3) COPD, also known as chronic obstructive lung disease, chronic airflow limitation, chronic obstructive respiratory disease, and chronic obstructive airway disease, is the fourth leading cause of death in the United States.

4) The most common symptoms of COPD are dyspnea (shortness of breath), tachypnea (rapid breathing rate), lack of energy, wheezing, chest tightness, and excessive mucus production.

5) COPD causes the air flow to be greatly reduced when breathing out. Although forcing the breath out can increase the air flow, there is often a limitation in the expiratory flow for those with COPD.
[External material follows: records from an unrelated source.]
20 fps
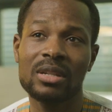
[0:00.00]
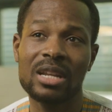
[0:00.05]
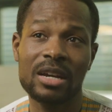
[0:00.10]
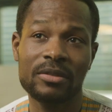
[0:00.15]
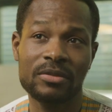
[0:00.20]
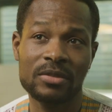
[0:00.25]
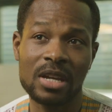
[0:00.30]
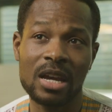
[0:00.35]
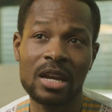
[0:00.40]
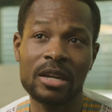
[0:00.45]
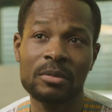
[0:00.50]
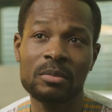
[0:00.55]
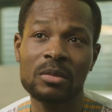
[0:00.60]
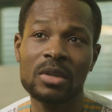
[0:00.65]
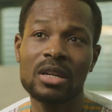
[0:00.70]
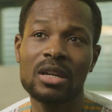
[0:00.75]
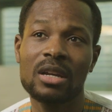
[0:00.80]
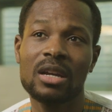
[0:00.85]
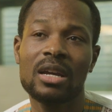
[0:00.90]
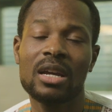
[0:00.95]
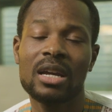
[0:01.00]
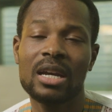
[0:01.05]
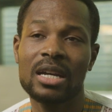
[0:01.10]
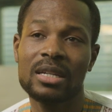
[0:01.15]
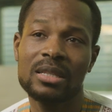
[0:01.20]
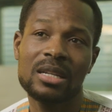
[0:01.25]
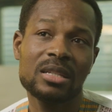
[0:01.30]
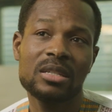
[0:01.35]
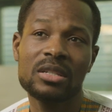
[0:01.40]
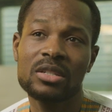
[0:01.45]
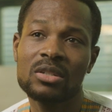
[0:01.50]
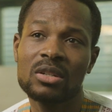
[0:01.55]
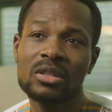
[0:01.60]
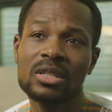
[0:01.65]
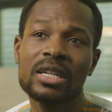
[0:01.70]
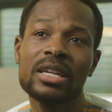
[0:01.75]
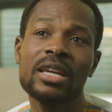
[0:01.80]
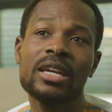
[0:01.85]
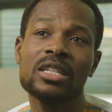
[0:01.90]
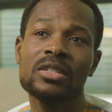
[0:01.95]
lifetime. And that is not
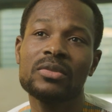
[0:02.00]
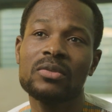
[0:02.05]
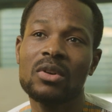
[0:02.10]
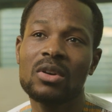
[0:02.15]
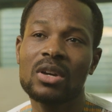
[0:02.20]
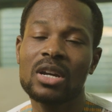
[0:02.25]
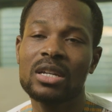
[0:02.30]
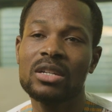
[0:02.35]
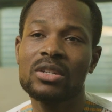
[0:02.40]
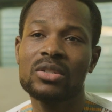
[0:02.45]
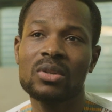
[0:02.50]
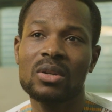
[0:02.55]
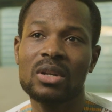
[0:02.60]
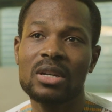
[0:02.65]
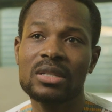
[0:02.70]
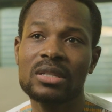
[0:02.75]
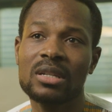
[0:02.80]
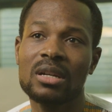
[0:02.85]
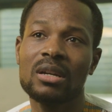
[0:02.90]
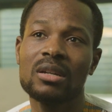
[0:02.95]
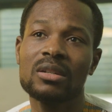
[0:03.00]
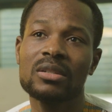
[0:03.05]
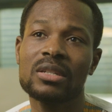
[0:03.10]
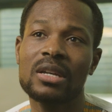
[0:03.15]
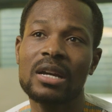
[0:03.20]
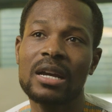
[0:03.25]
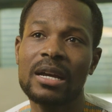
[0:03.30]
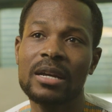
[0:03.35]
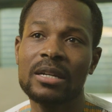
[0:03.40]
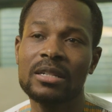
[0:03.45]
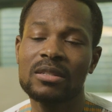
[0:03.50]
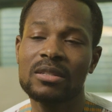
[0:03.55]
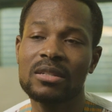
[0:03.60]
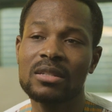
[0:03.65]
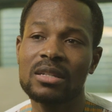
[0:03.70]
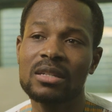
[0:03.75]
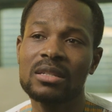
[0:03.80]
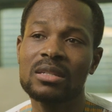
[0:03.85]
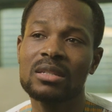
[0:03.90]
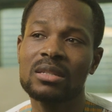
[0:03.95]
the case for organic solar cells. And
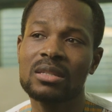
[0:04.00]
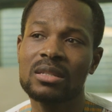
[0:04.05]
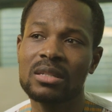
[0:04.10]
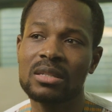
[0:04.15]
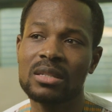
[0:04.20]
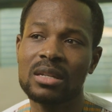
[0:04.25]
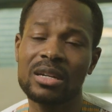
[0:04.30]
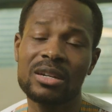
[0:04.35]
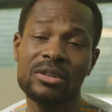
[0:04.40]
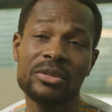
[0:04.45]
since it is a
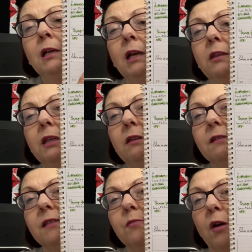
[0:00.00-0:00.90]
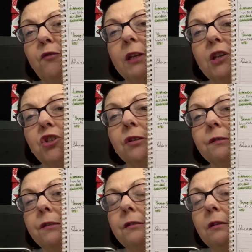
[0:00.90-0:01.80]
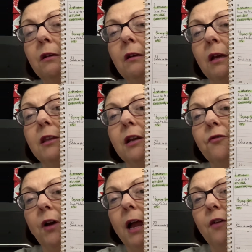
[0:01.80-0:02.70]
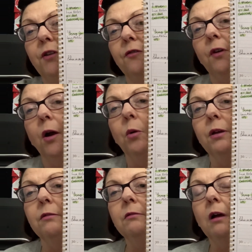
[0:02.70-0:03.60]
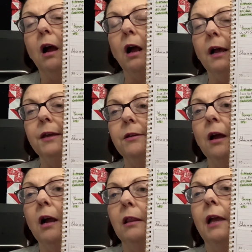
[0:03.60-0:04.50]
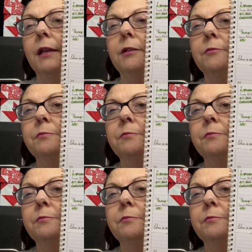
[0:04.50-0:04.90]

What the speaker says: And then this is my finishes. And then if I FFO it, I highlight it.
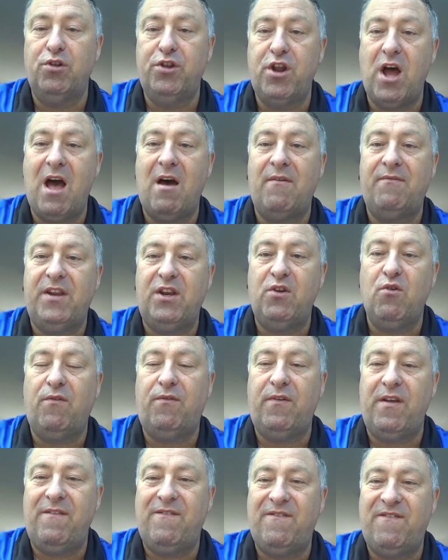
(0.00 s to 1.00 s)
not have
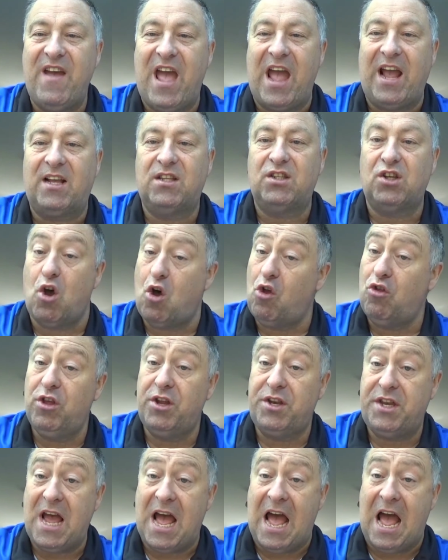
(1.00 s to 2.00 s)
enough effect on
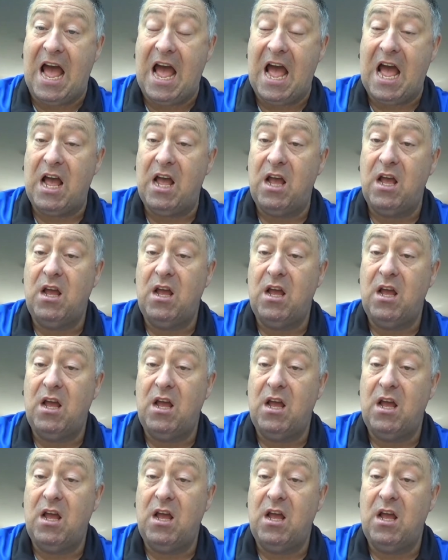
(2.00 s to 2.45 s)
the dart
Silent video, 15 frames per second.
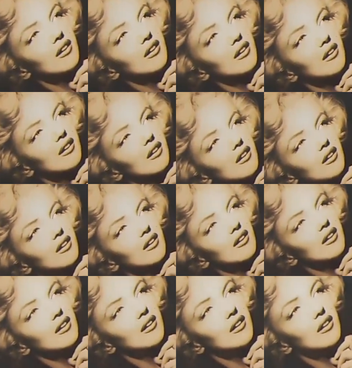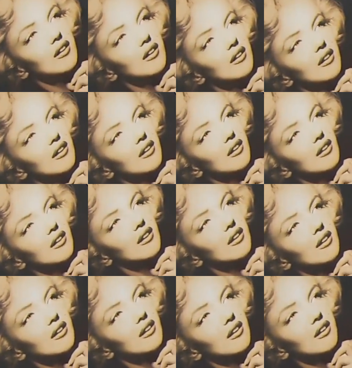uh, lawnmower, but it's a
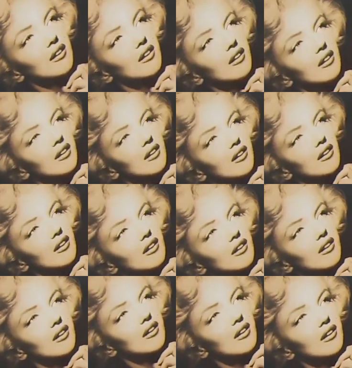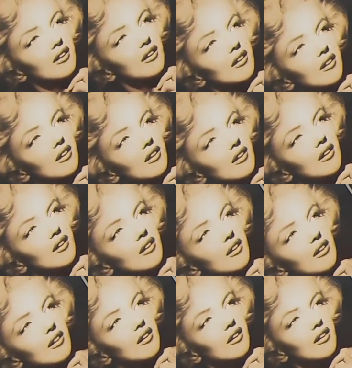Honda engine,
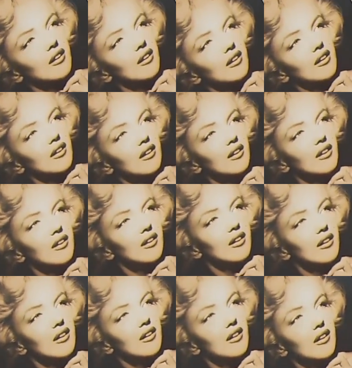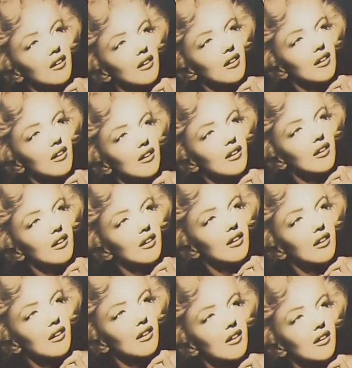HCV 160, so decent
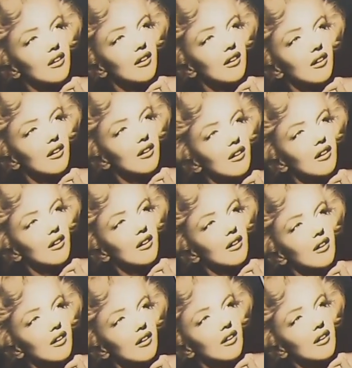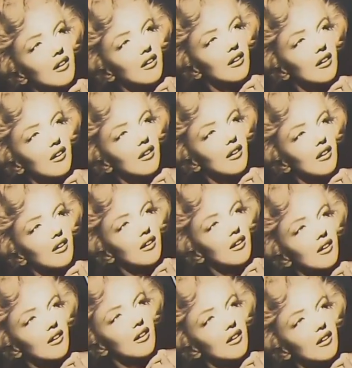size. Starts right up. People
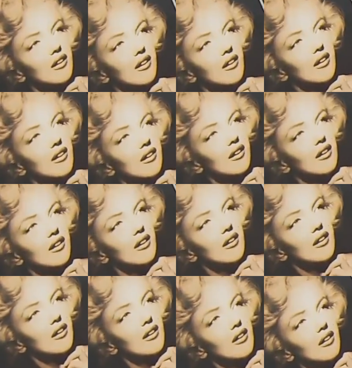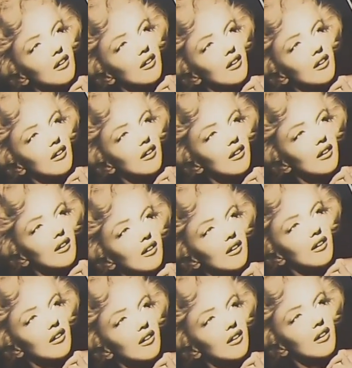love Honda lawnmowers.
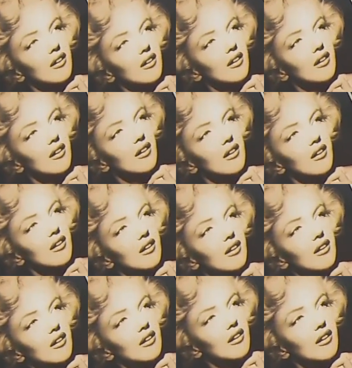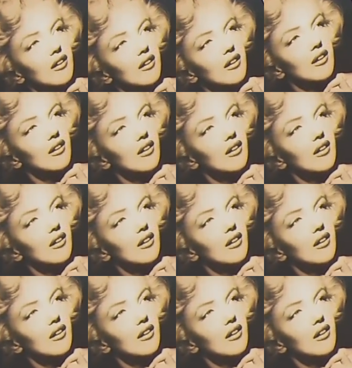I sell them like hotcakes.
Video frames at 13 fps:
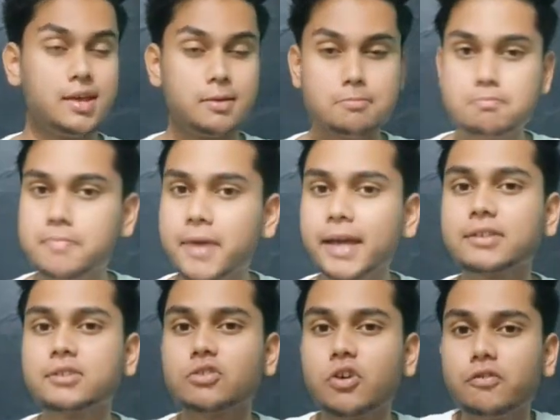
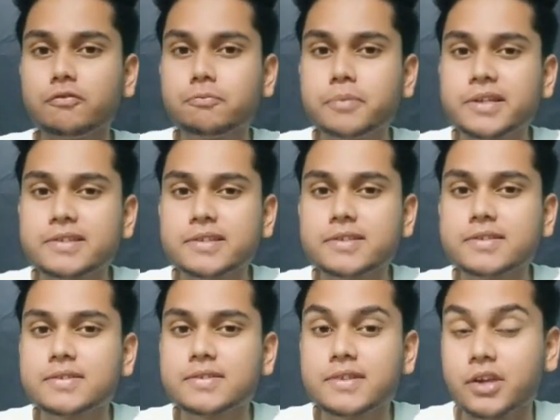Impacts of
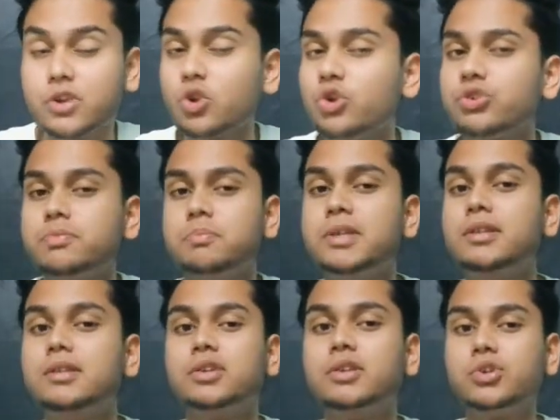presence cannot
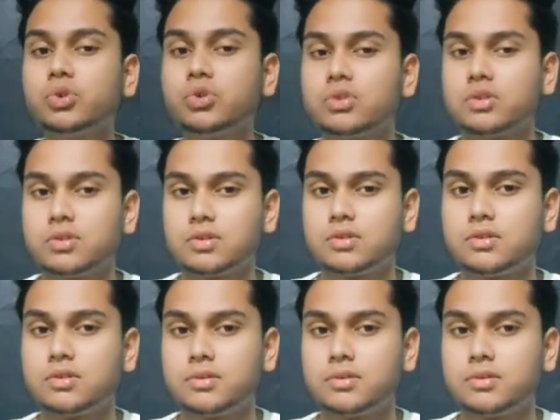be the truth.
6) COPD is most commonly diagnosed using spirometry, a test that measures the volume of air that can breathed out in the first second of a large breath, and a whole large breath. A chest x-ray and a computed tomography scan can both be used to rule out other lung diseases.

7) In severe cases of COPD, complications such as heart failure, pulmonary hypertension and weight loss can occur.

8) COPD is incurable, though quitting smoking and reducing air pollution, occupational pollution, and secondhand smoke can help prevent and treat the disease. Bronchodilators and corticosteroids are often used to manage the disorder. Severe cases may sometimes require surgery such as lung volume reduction surgery, and lung transplantation.